Summary
holding that the Texas and the Federal Constitution's double jeopardy clauses do not apply to driver's licenses administrative proceedings
Summary of this case from Voisinet v. StateOpinion
No. 05-87-00153-CV.
October 5, 1987.
Appeal from the County Court at Law No. 2, Collin County, Jerry Lewis, J.
Tex McConathy, Dallas, for appellant.
Tom O'Connell, McKinney, for appellee.
Before WHITHAM, THOMAS and McCRAW, JJ.
Grover Wayne Burrows appeals from a trial de novo in which his operator's license was suspended for ninety days for refusal to submit to the taking of a chemical breath sample. In his sole point of error, appellant contends that the State is barred from suspending his license because of double jeopardy, collateral estoppel, and res judicata. For the reasons stated below, we affirm.
Appellant was arrested for DWI, pleaded guilty and punishment was assessed at thirty days probated for two years, and a fine of $500. The court elected to require appellant to attend a DWI Education Program rather than suspend his license. Subsequently, the Texas Department of Safety (DPS) moved to suspend the appellant's license, and after a hearing, Justice of the Peace Shook suspended appellant's license under the authority of Texas Civil Statutes article 6687b, section 22. The appellant then filed a petition in county court at law for trial de novo, seeking to prevent the suspension of his license, pleading double jeopardy and/or collateral estoppel. The trial court conducted a de novo hearing and ordered that the appellant's license be suspended for ninety days.

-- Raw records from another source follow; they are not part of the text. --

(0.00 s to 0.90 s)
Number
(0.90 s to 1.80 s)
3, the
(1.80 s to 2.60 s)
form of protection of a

In appellant's multifarious point of error, he argues that the State is barred from suspending his license due to double jeopardy, collateral estoppel, and res judicata. Appellant contends that the DWI charge and his license suspension arose from the same transaction. Appellant argues that his license was in suspension jeopardy during the DWI trial which resulted in a decision not to revoke his license; therefore, his license was then placed in jeopardy a second time during the de novo suspension hearing. We disagree.

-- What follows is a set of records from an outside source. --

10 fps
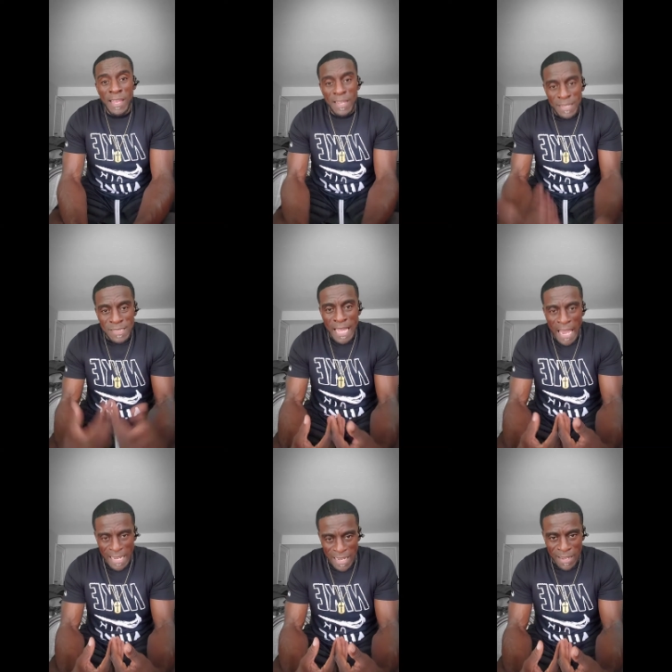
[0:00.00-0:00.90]
his
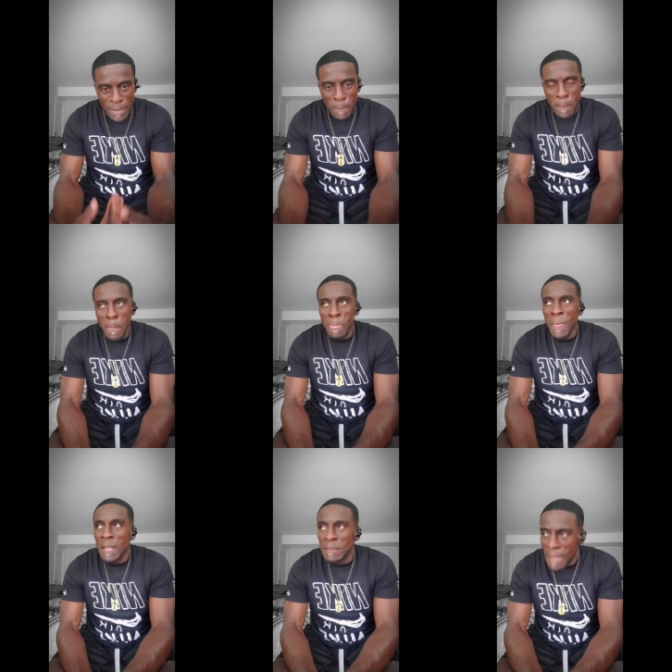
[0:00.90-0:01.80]
daddy.
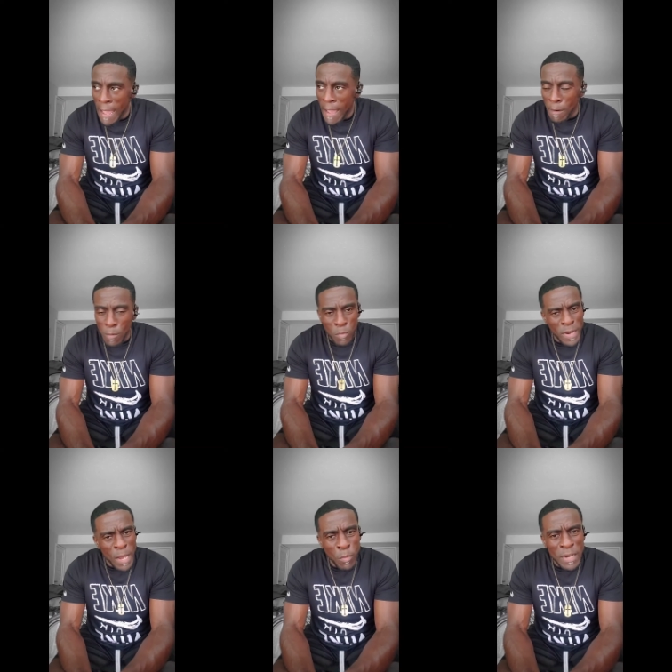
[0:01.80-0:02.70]
Now,
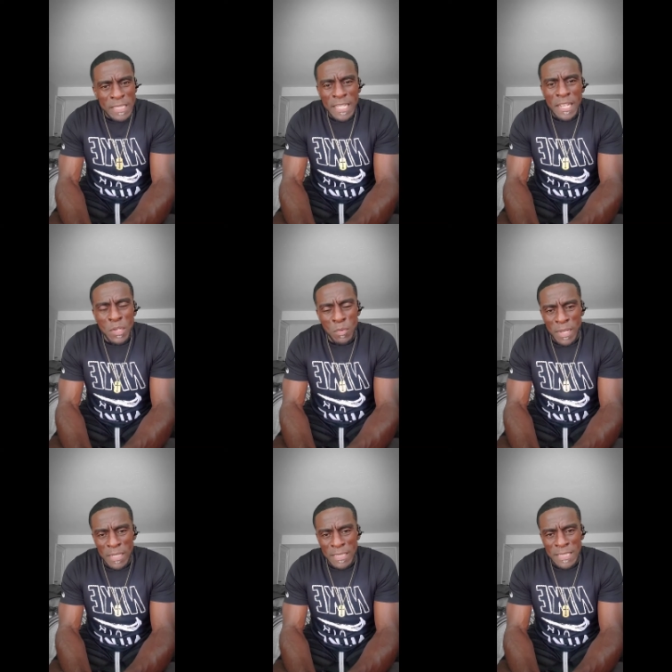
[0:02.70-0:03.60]
what I want to tell you
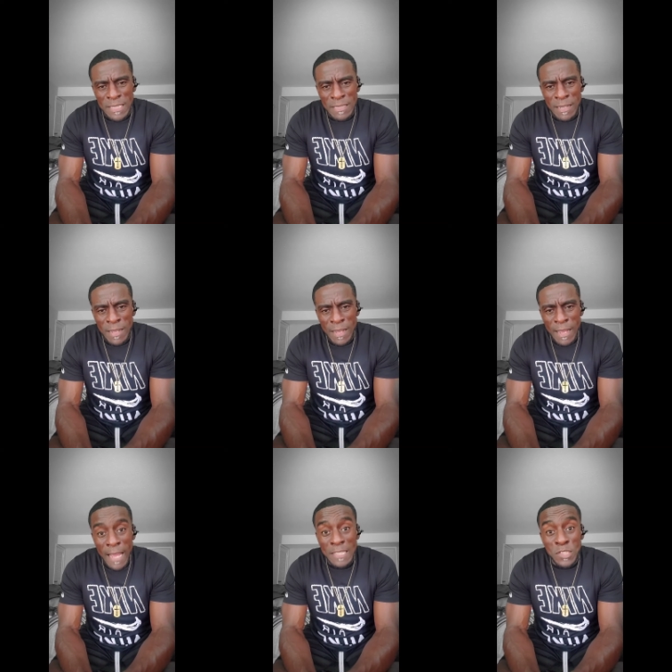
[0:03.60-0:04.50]
is,
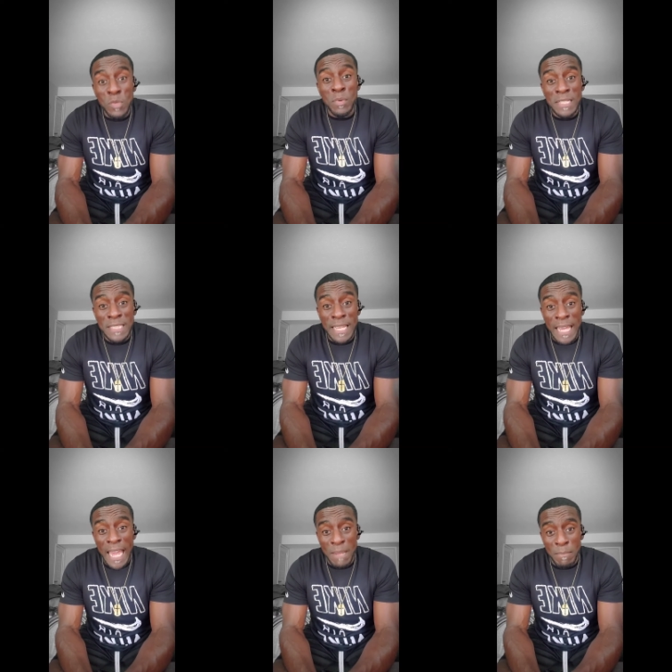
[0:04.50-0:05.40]
as soon as he
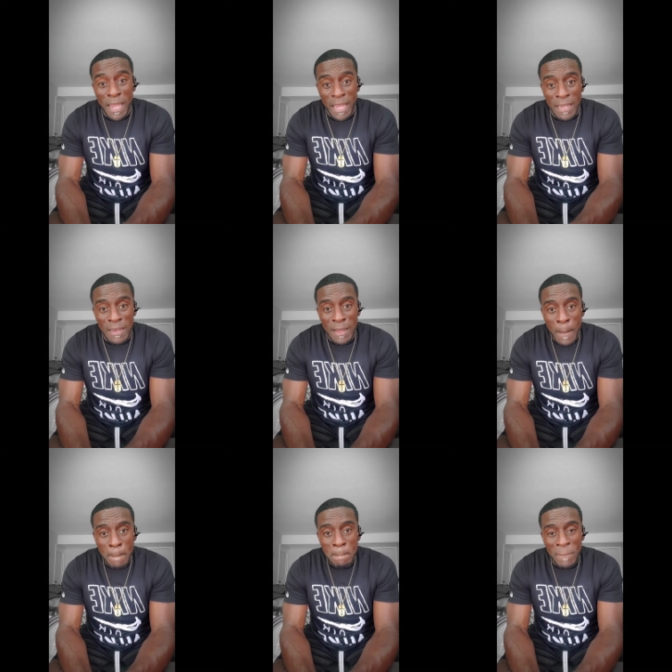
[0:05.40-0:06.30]
came in,
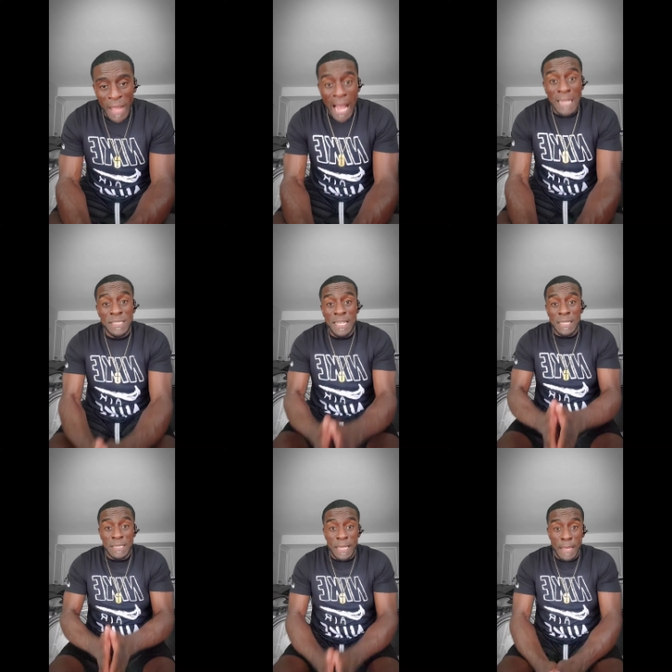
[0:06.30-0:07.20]
I
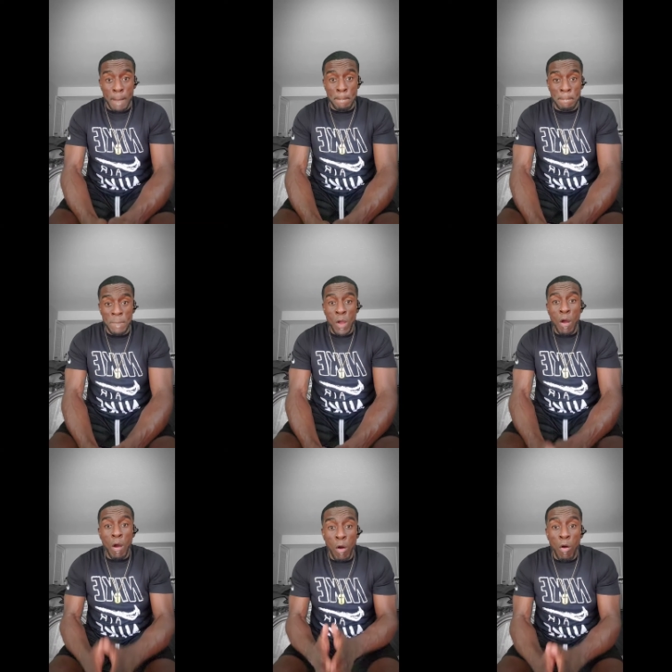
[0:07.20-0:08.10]
said to him,
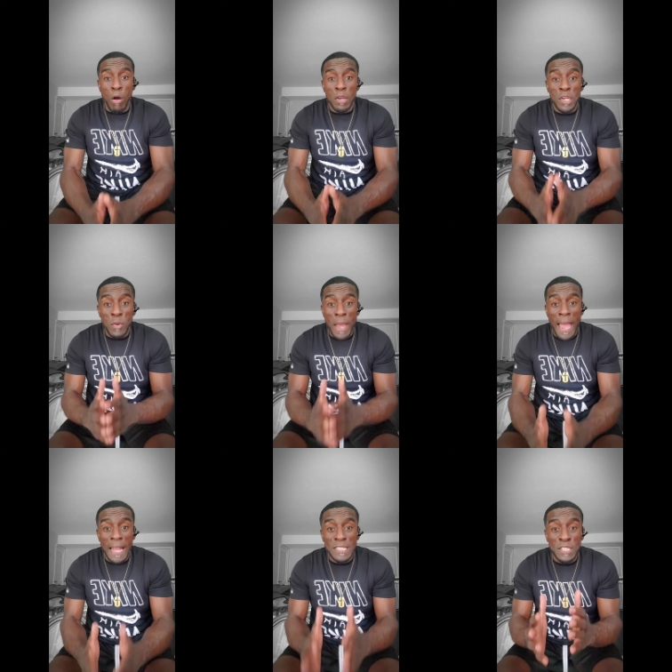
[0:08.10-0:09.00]
all you
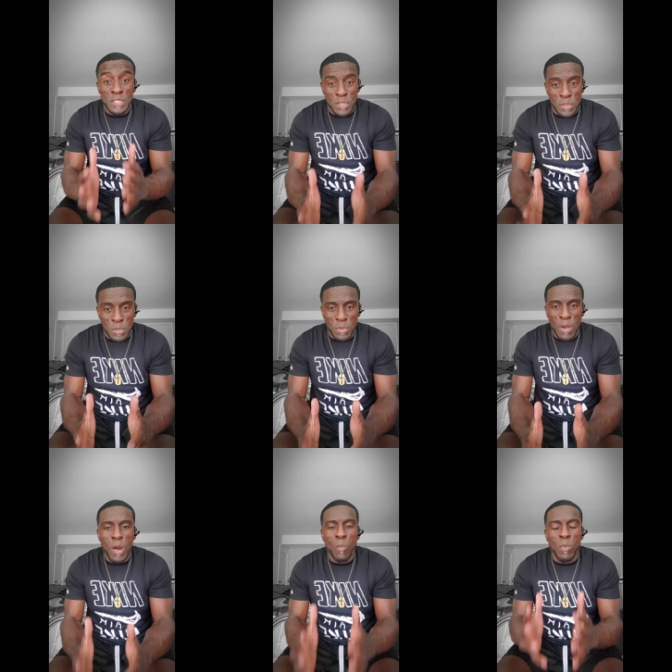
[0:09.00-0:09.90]
had to do
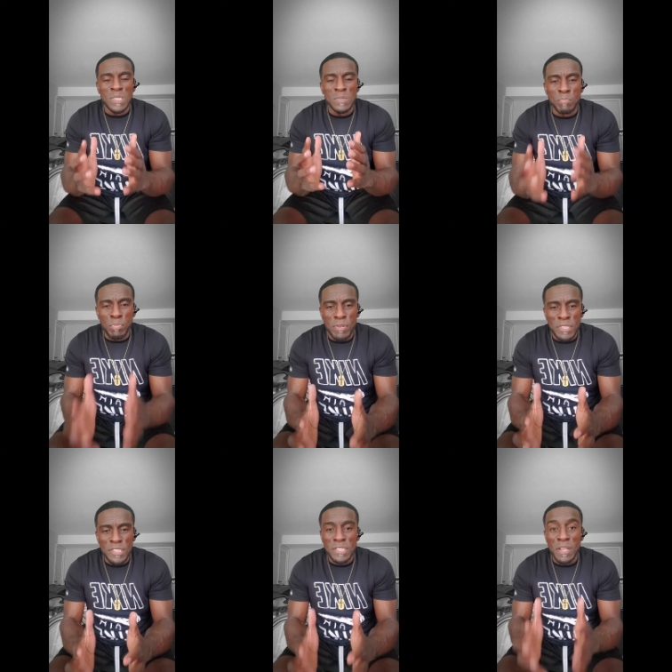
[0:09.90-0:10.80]
was
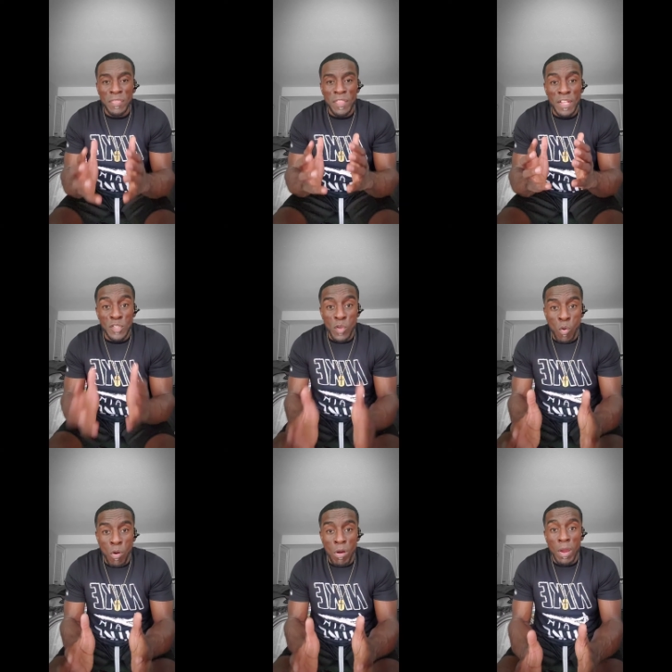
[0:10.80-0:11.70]
push the
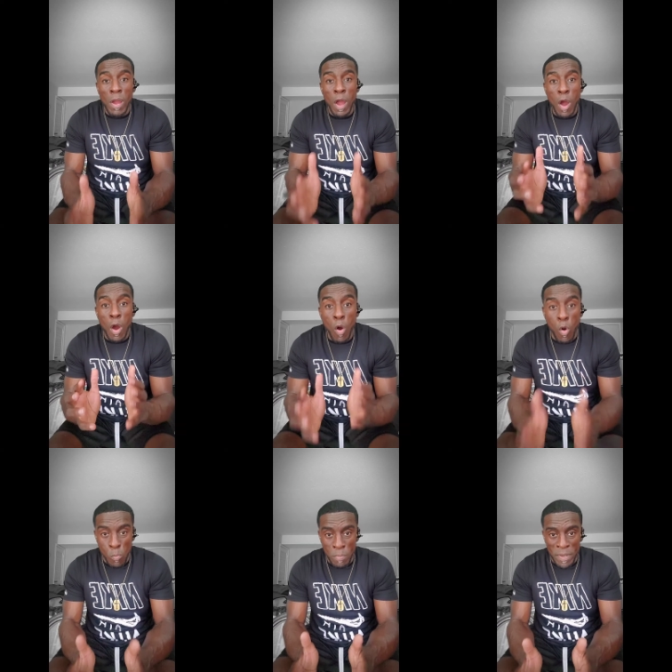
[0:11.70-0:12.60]
door
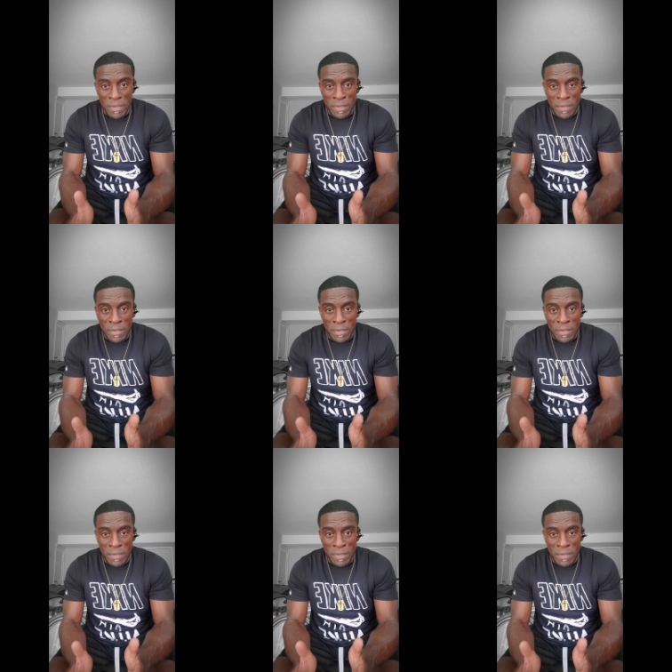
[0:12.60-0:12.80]
open.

The administrative proceedings under section 22 of article 6687b are essentially civil in nature and not criminal prosecutions. Texas Department of Public Safety v. Casselman, 417 S.W.2d 146, 147 (Tex. 1967), quoting Padillo v. State, 159 Tex.Crim. 435, 264 S.W.2d 715 (1954); see Robinson v. Texas Department of Public Safety, 586 S.W.2d 604, 605 (Tex.Civ.App. — Austin 1979); see also Davenport v. State, 574 S.W.2d 73, 75 (Tex.Crim.App. 1978); Hill v. State, 480 S.W.2d 200, 202-03 (Tex.Crim.App. 1971) (op. on reh'g), cert. denied, 409 U.S. 1078, 93 S.Ct. 694, 34 L.Ed.2d 667 (1972). Neither the double jeopardy clauses of the Texas and Federal Constitutions nor the doctrine of res judicata is applicable to administrative proceedings. Davenport, 574 S.W.2d at 74-77.

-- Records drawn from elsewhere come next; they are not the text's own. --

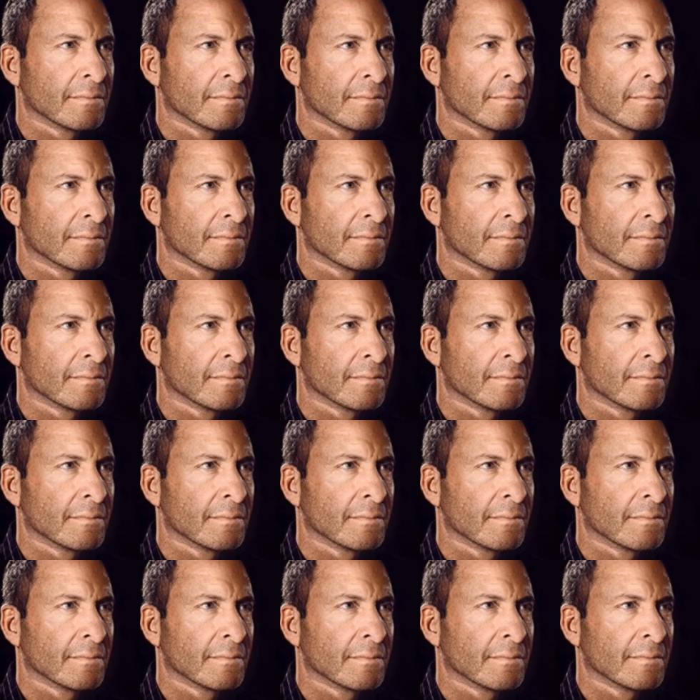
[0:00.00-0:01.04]

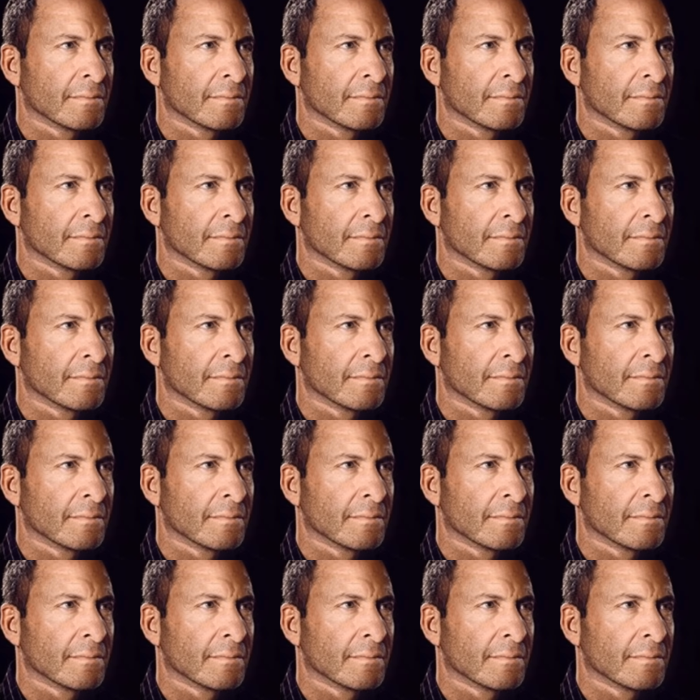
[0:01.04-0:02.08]

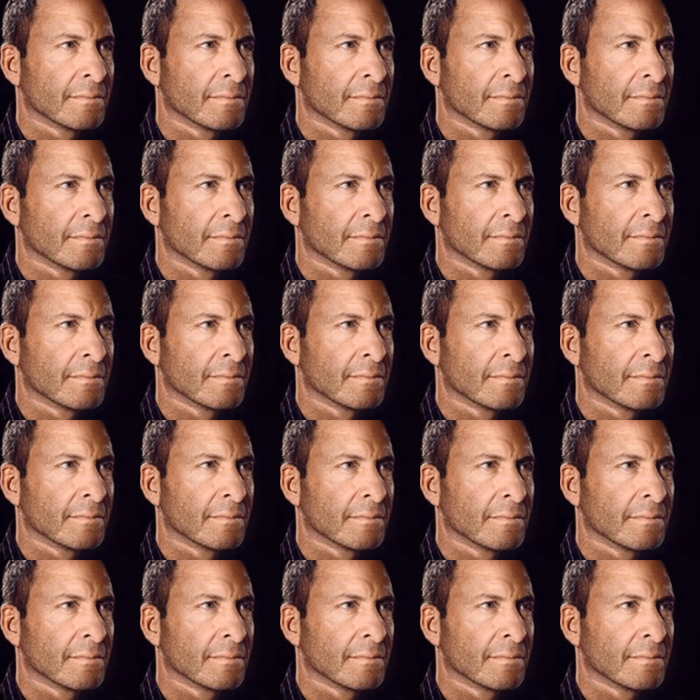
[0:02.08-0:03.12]

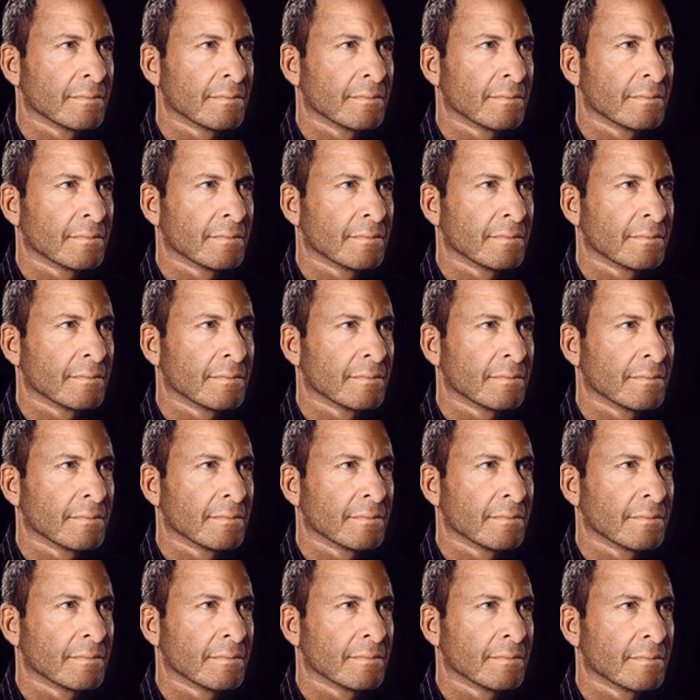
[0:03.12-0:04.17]

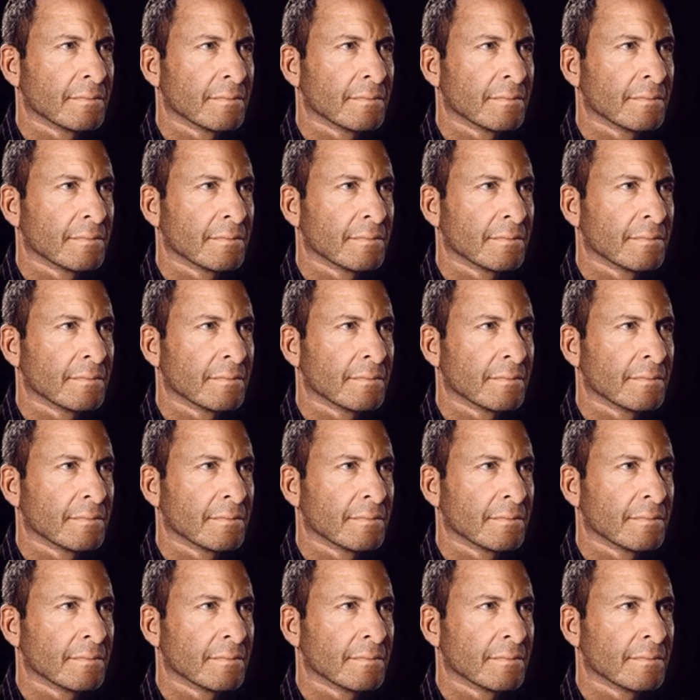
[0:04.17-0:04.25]
(no one is talking)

Furthermore, the doctrine of criminal collateral estoppel which prevents a second prosecution for the same conduct or subject matter, is inapplicable in an administrative proceeding. See Showery v. State, 704 S.W.2d 153, 155 (Tex.Civ.App. — El Paso 1986, no pet.); Bouyer v. State, 655 S.W.2d 355, 356 (Tex.App. — Fort Worth 1983, no pet.).
Appellant's point of error is overruled, and the judgment of the trial court is affirmed.